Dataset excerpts
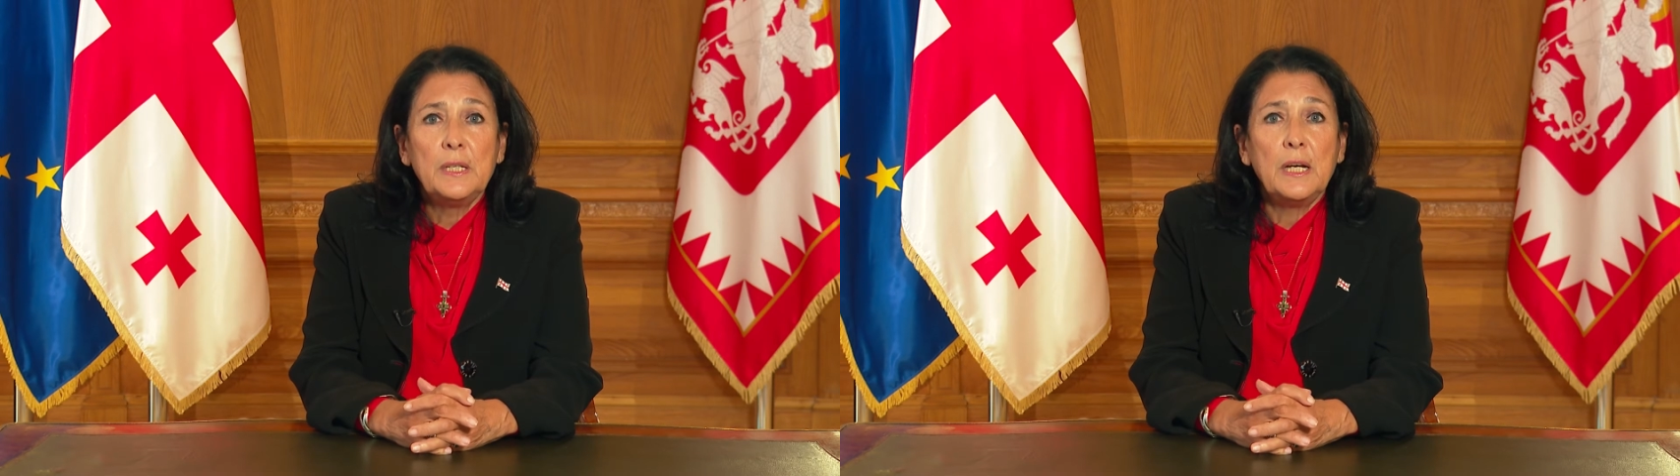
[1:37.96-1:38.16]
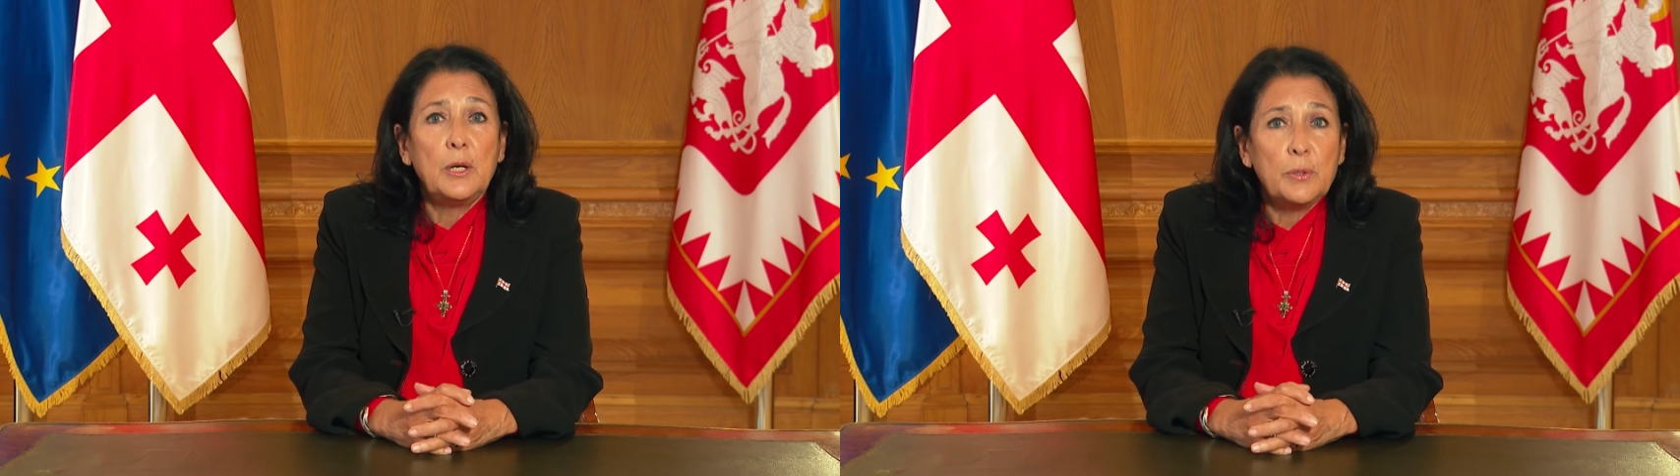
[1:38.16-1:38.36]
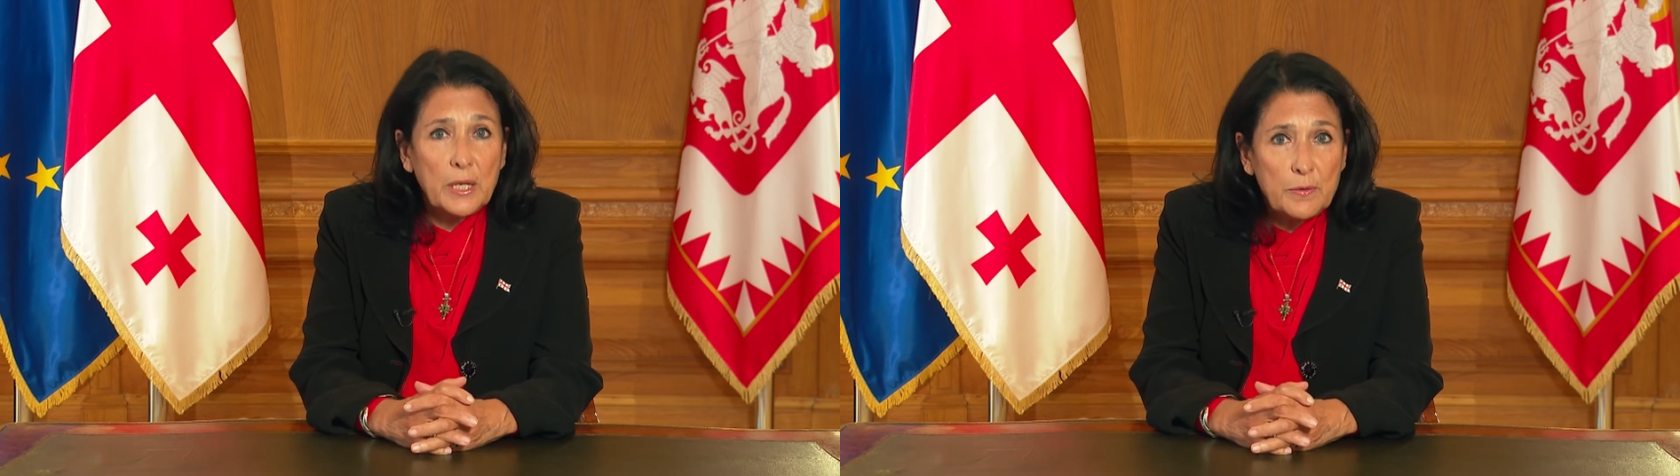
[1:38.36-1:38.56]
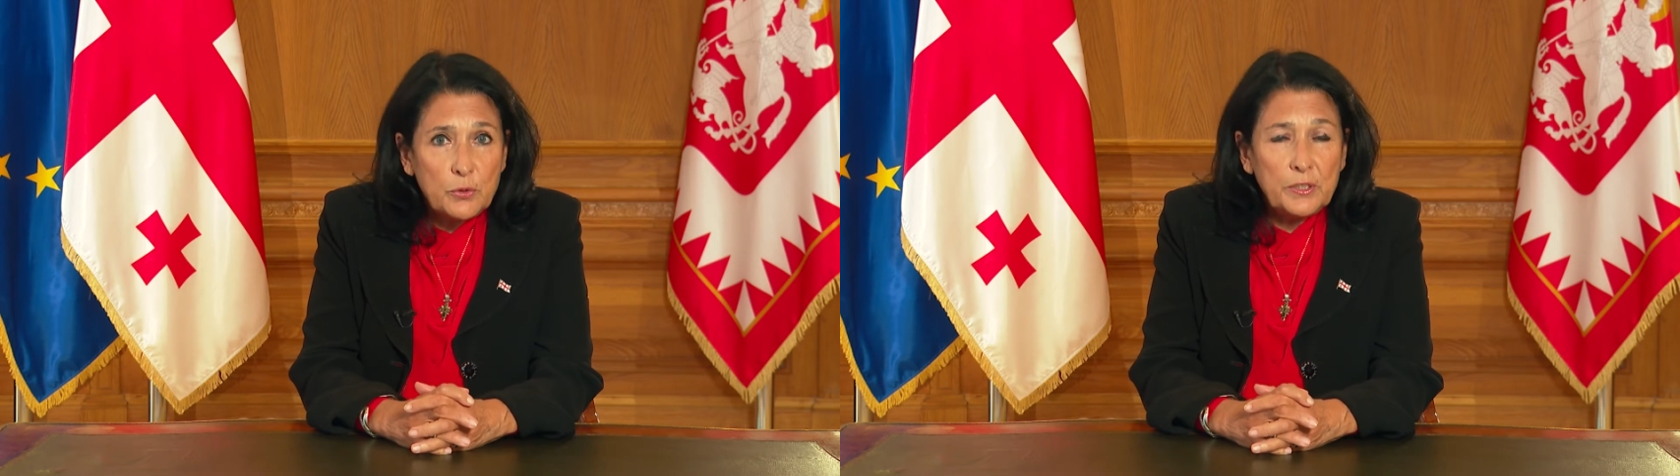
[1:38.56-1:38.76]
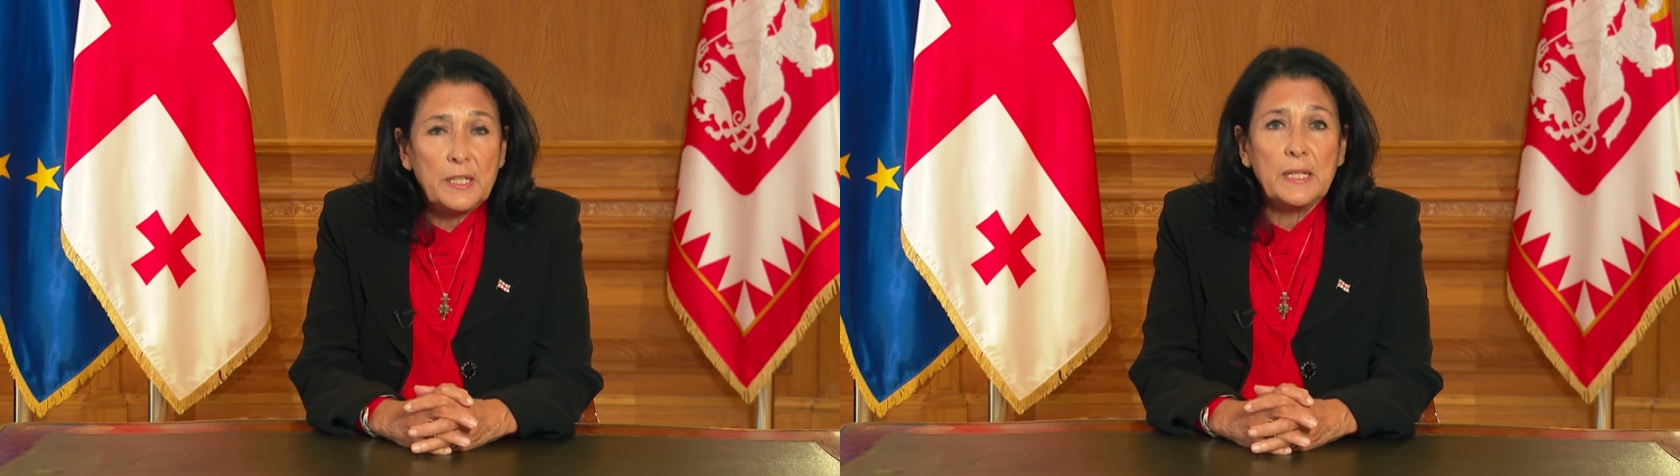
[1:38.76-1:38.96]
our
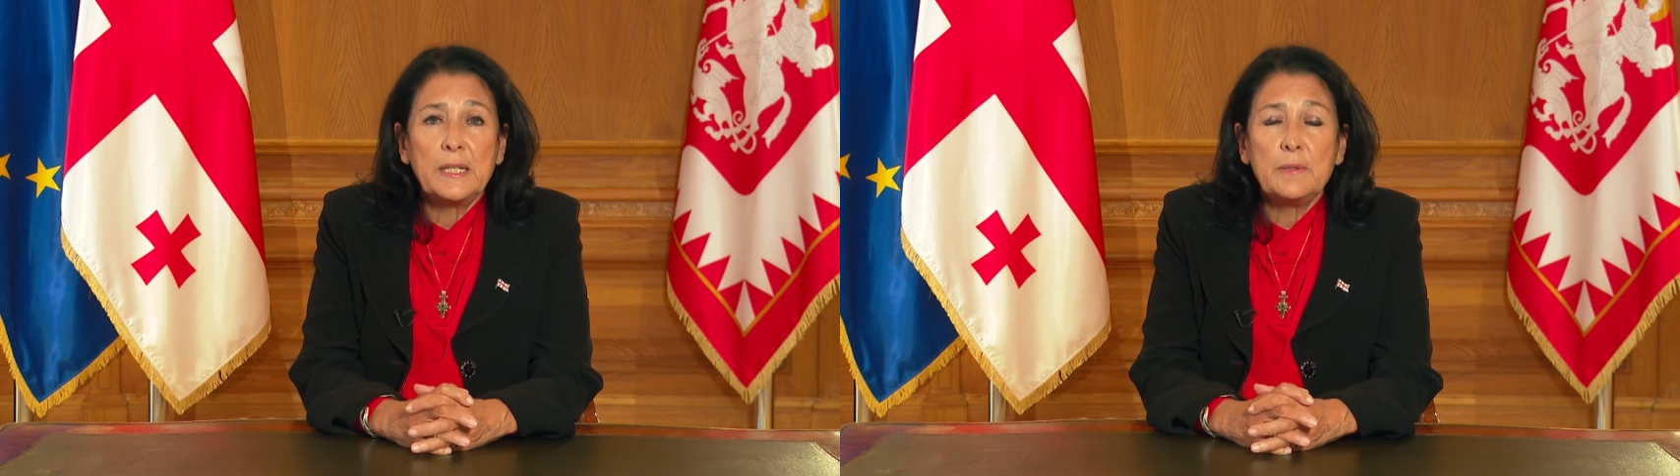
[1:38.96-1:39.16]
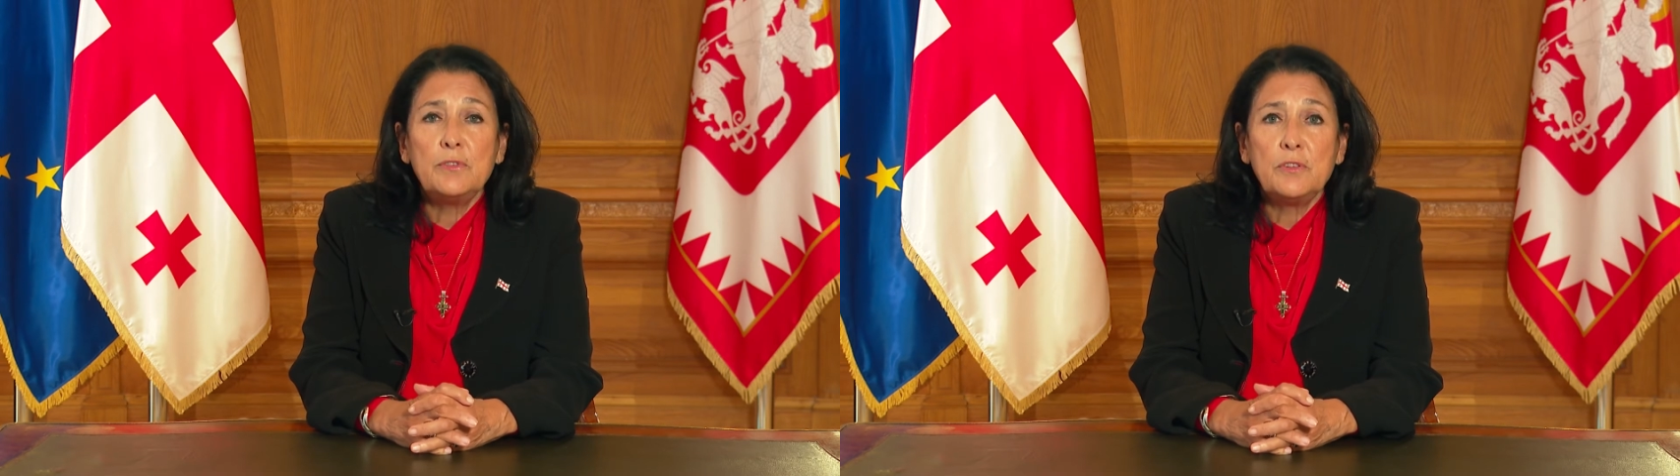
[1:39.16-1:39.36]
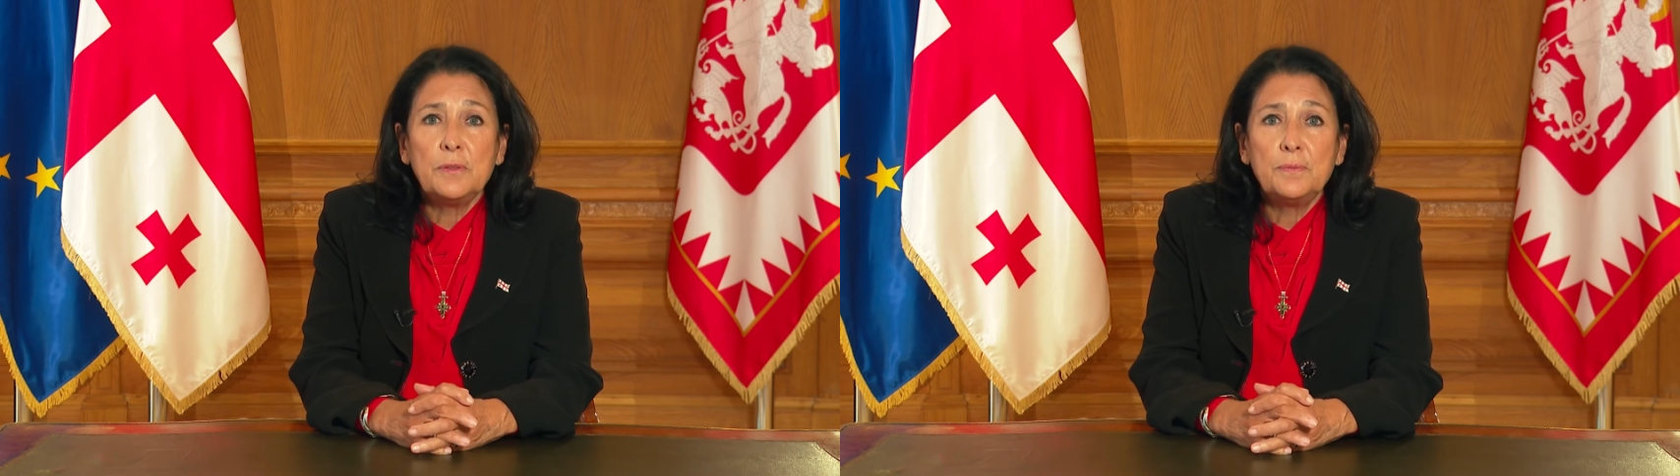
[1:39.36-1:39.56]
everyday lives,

---

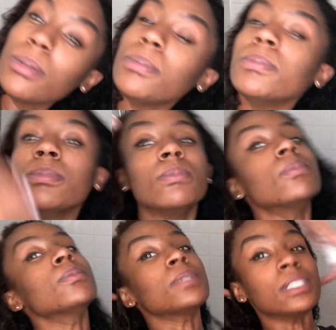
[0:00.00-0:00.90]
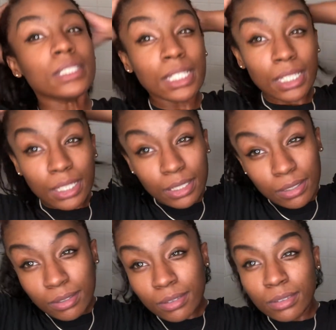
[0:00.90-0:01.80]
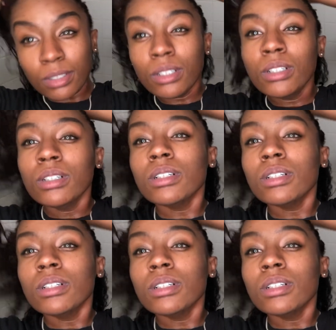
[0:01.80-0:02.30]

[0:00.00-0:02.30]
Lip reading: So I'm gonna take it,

---

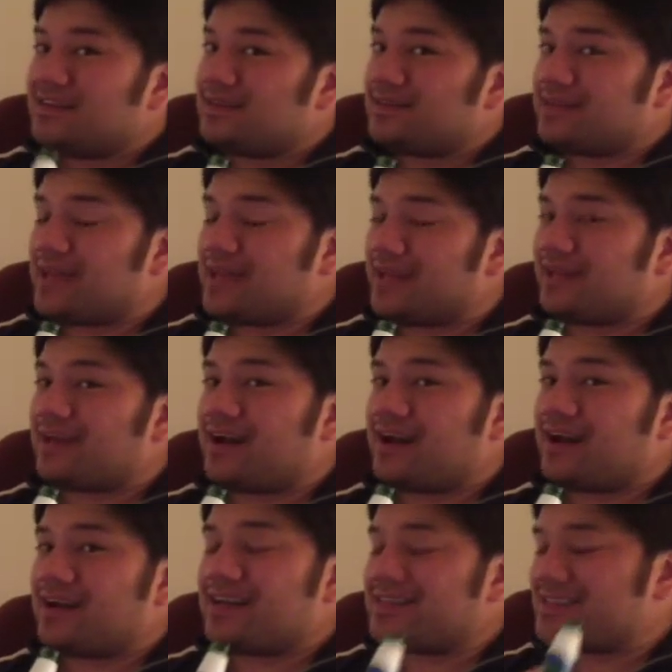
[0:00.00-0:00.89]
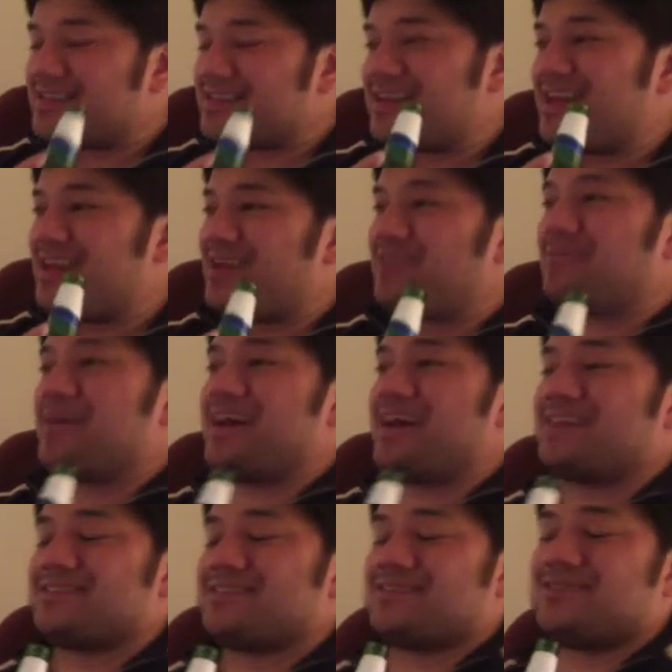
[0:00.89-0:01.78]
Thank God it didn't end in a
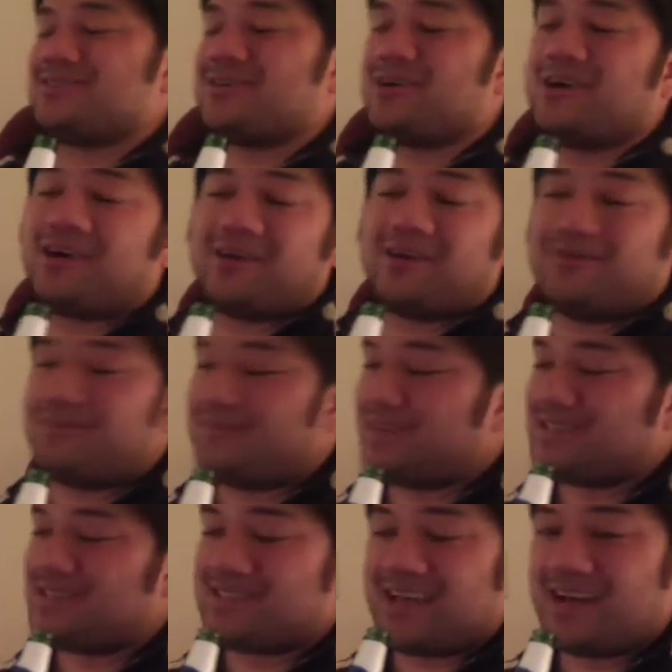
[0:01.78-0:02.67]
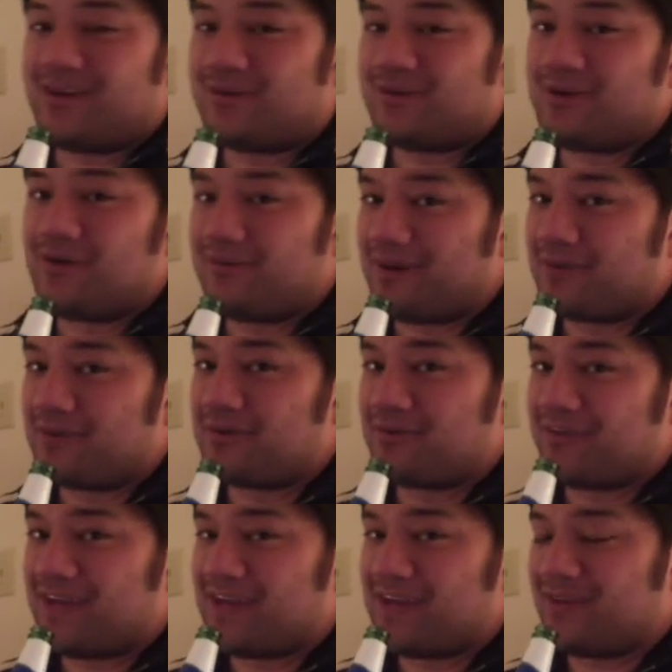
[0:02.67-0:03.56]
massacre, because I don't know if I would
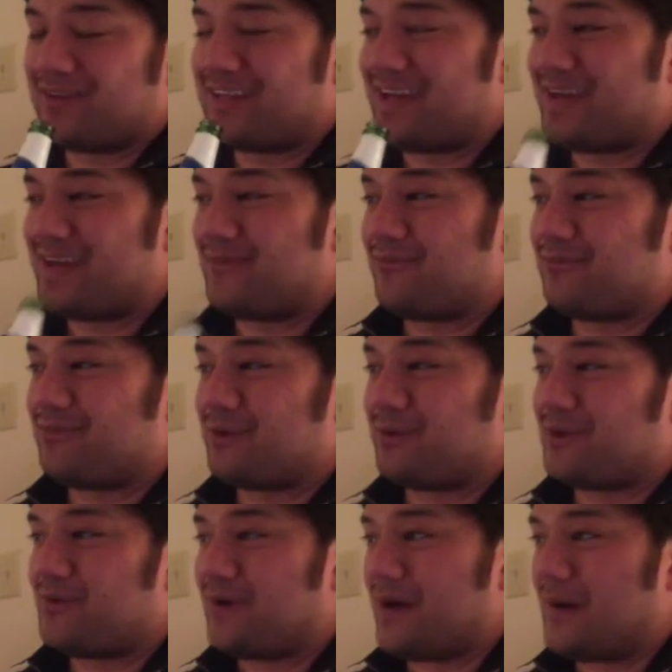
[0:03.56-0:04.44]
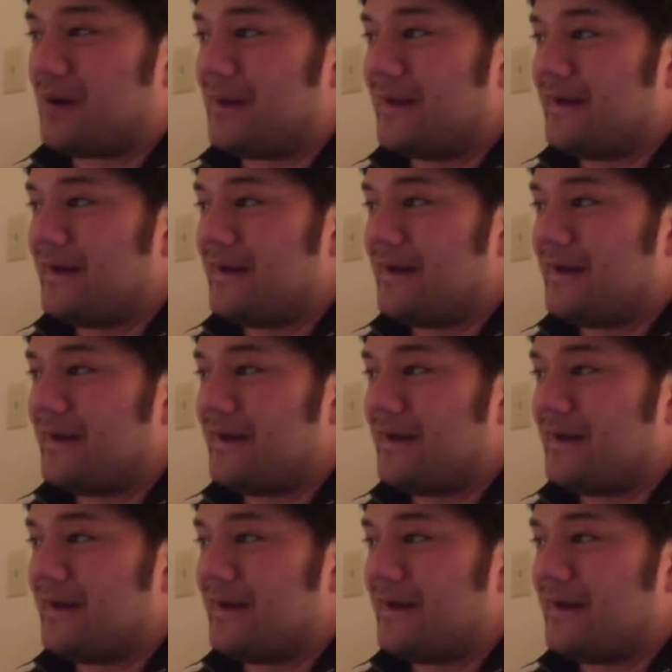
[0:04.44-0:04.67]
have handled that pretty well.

Task details ::
Look back at the data above, then output exactly the lines from the line holding "[0:00.90-0:01.80]" up to and including the line holding "Lip reading: So". Leave out the pictures.

Your response ::
[0:00.90-0:01.80]
[0:01.80-0:02.30]

[0:00.00-0:02.30]
Lip reading: So I'm gonna take it,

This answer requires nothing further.